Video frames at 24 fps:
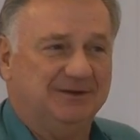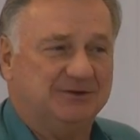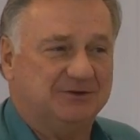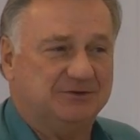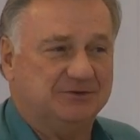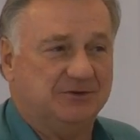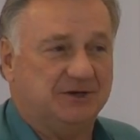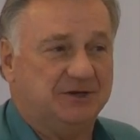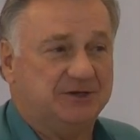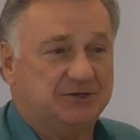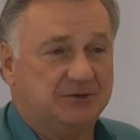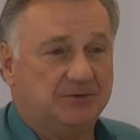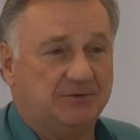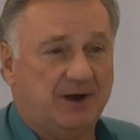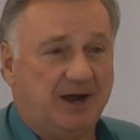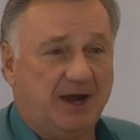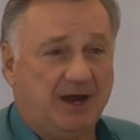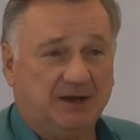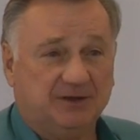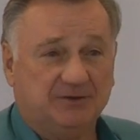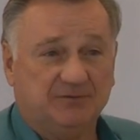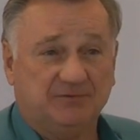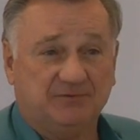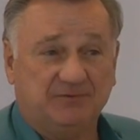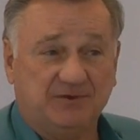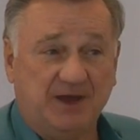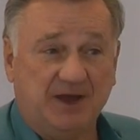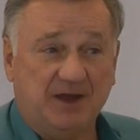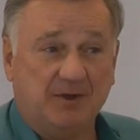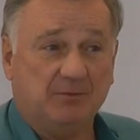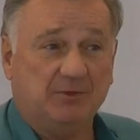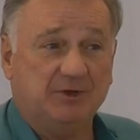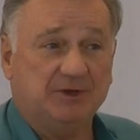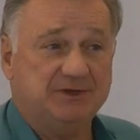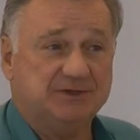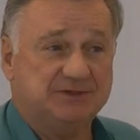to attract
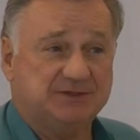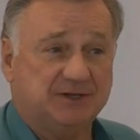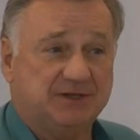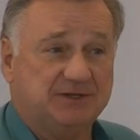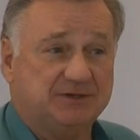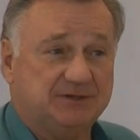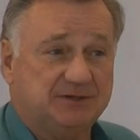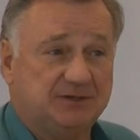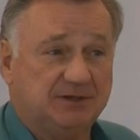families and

* * *

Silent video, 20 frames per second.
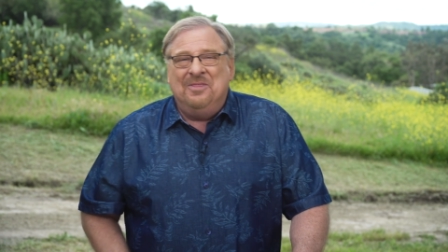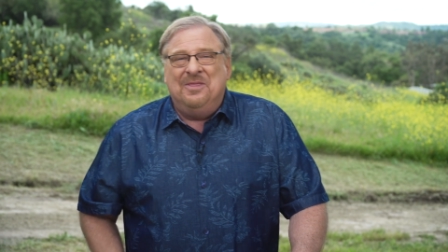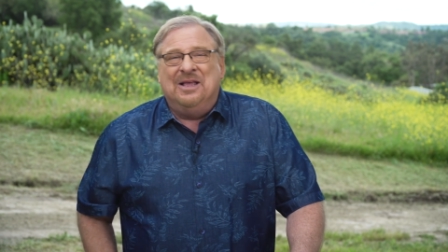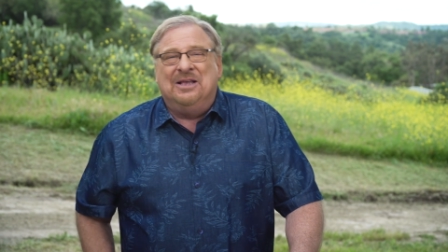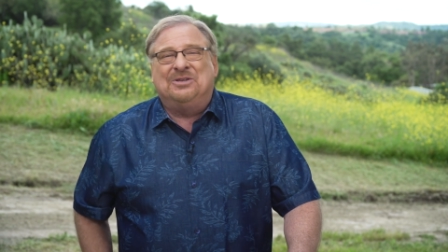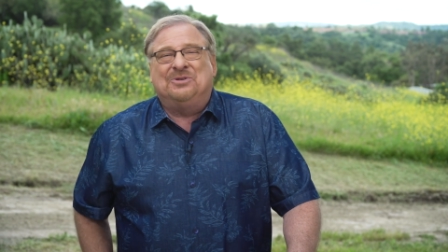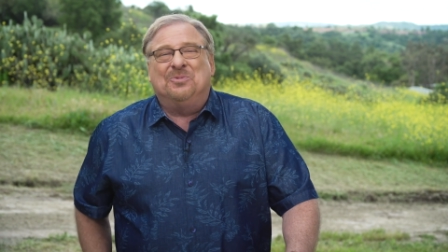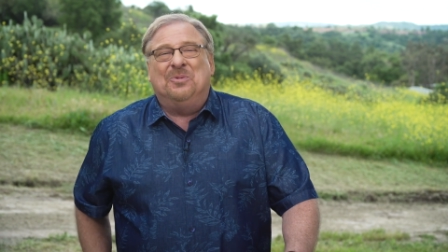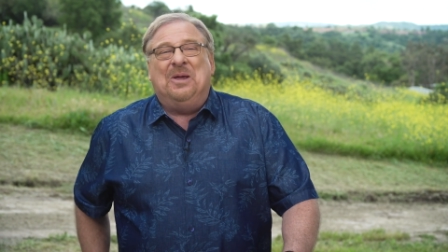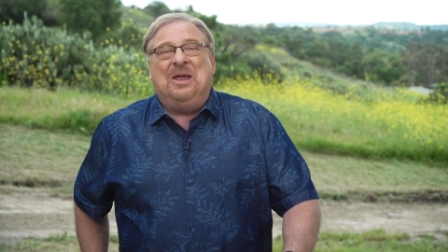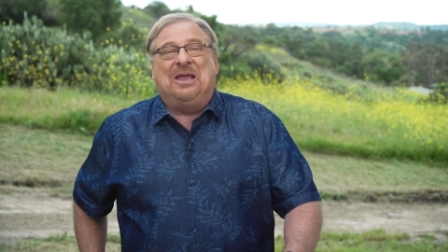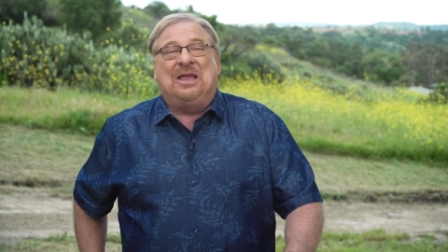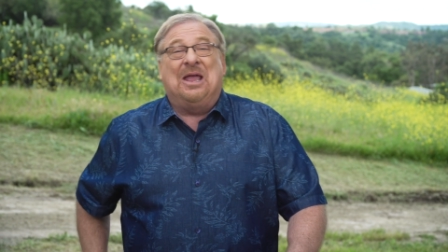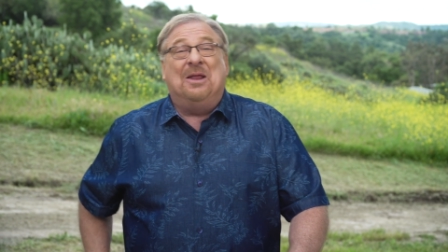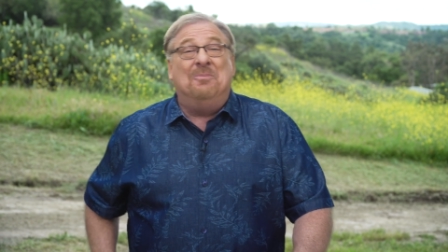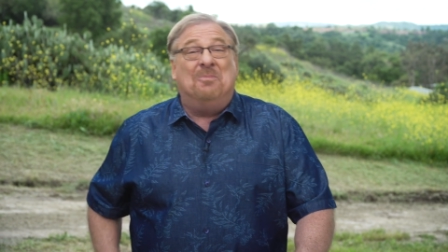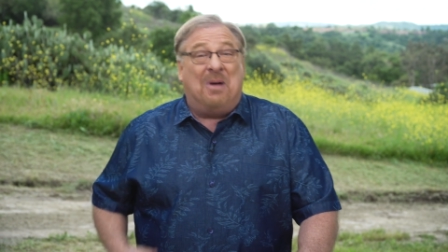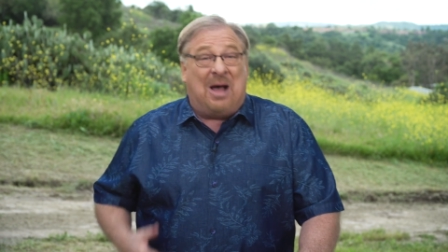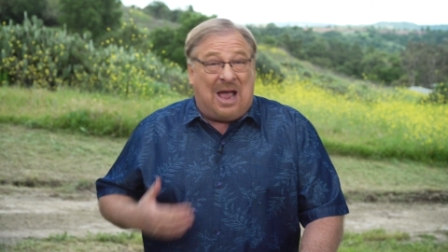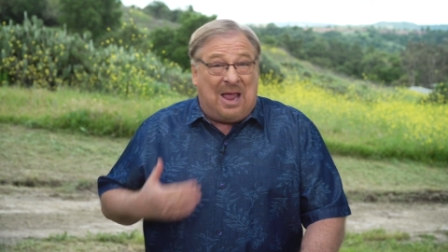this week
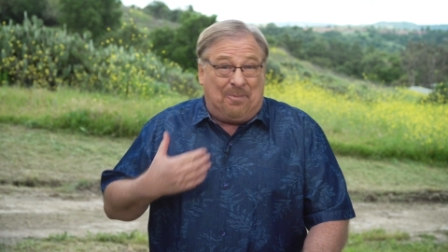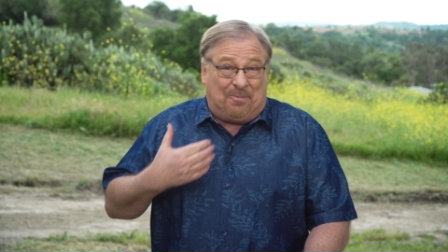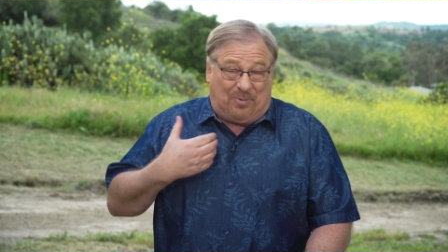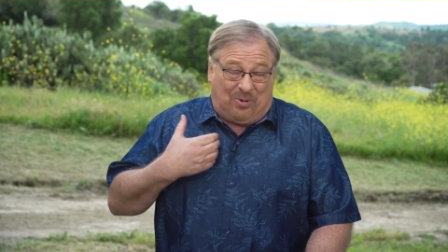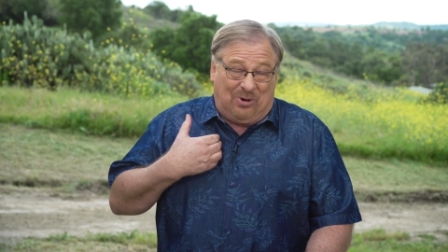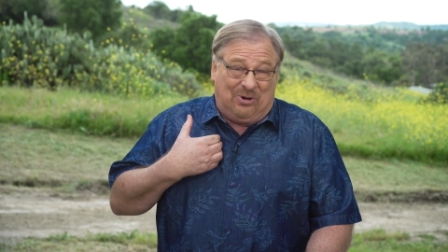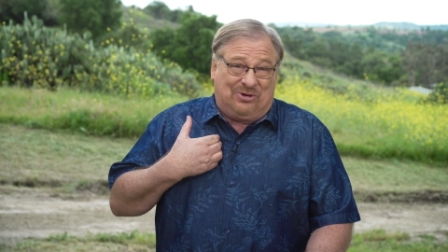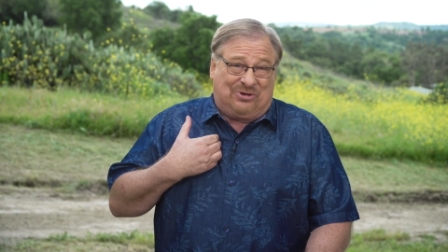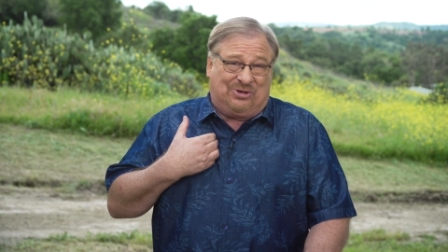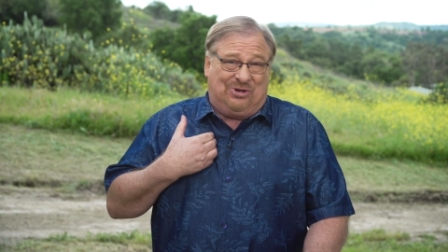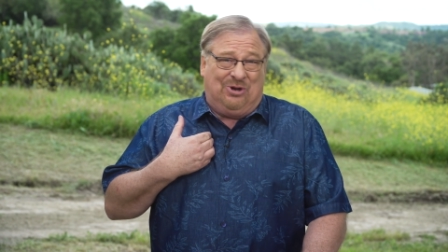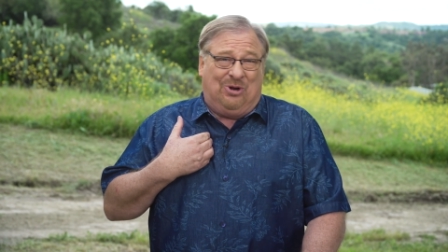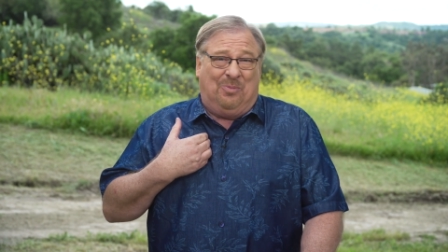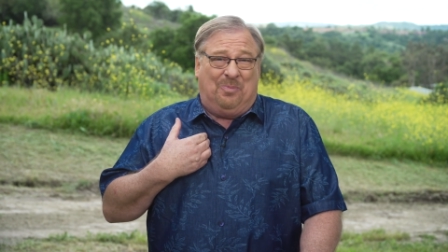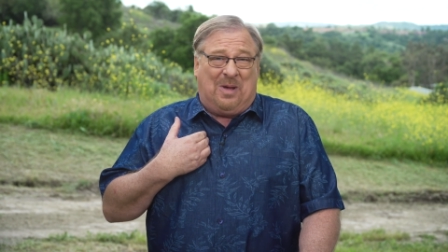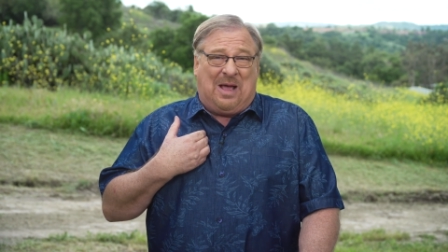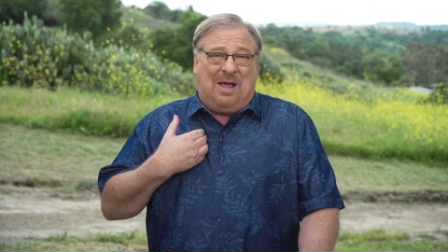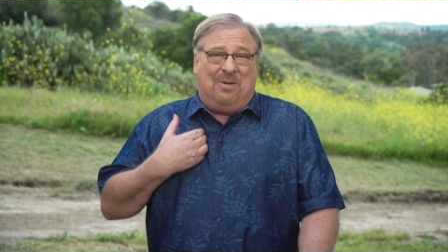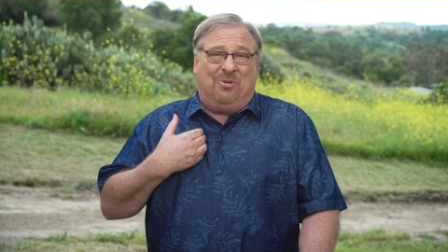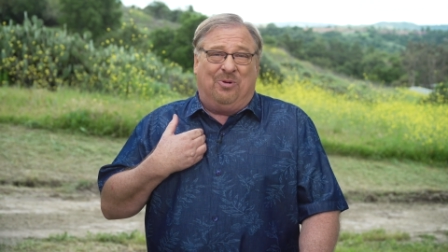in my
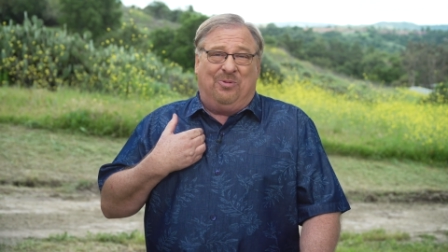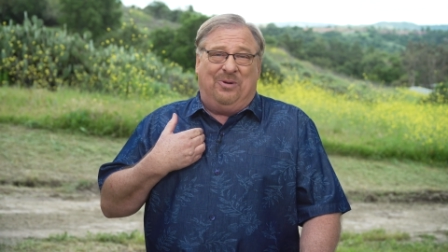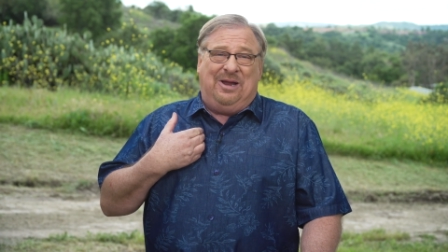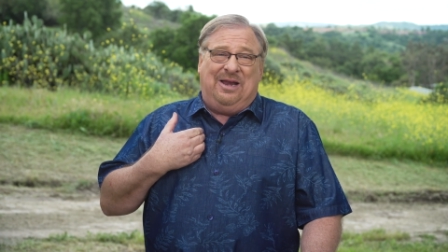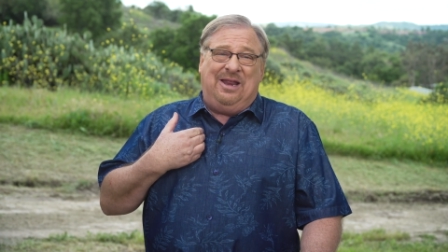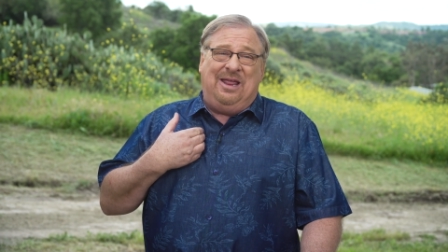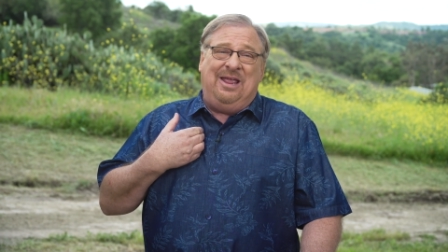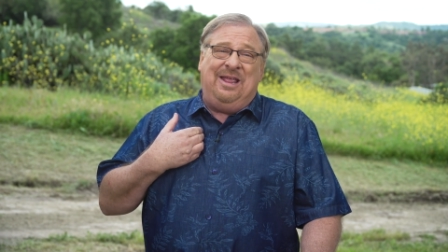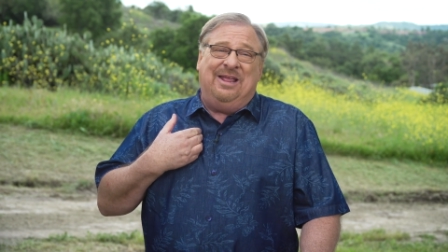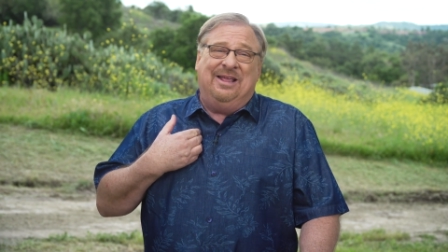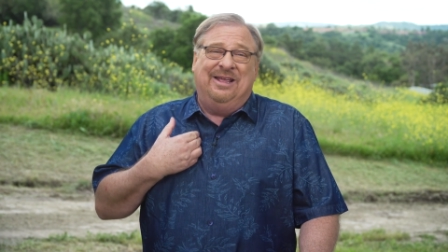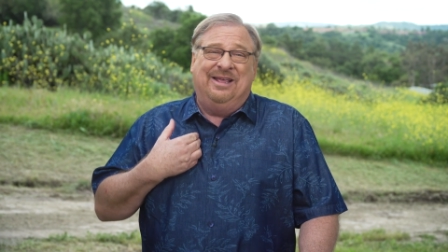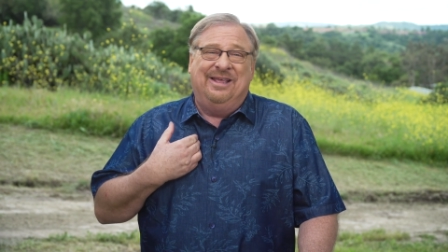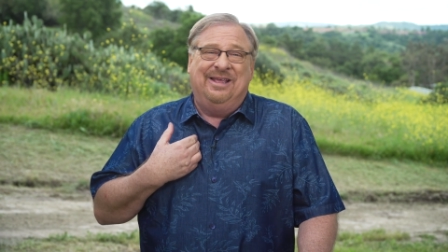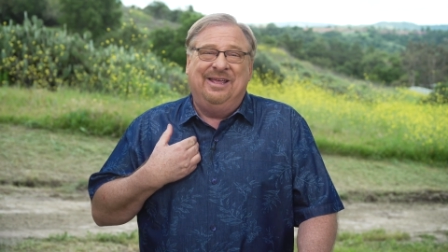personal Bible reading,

--

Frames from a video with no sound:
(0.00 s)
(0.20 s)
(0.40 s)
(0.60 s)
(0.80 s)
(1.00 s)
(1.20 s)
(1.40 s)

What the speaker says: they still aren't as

TASK GOAL:
Of the lines above, output exactly those from the line bearing "Frames from a" through the line bearing "What the speaker says: they still aren't as", inclusive.

TASK OUTPUT:
Frames from a video with no sound:
(0.00 s)
(0.20 s)
(0.40 s)
(0.60 s)
(0.80 s)
(1.00 s)
(1.20 s)
(1.40 s)

What the speaker says: they still aren't as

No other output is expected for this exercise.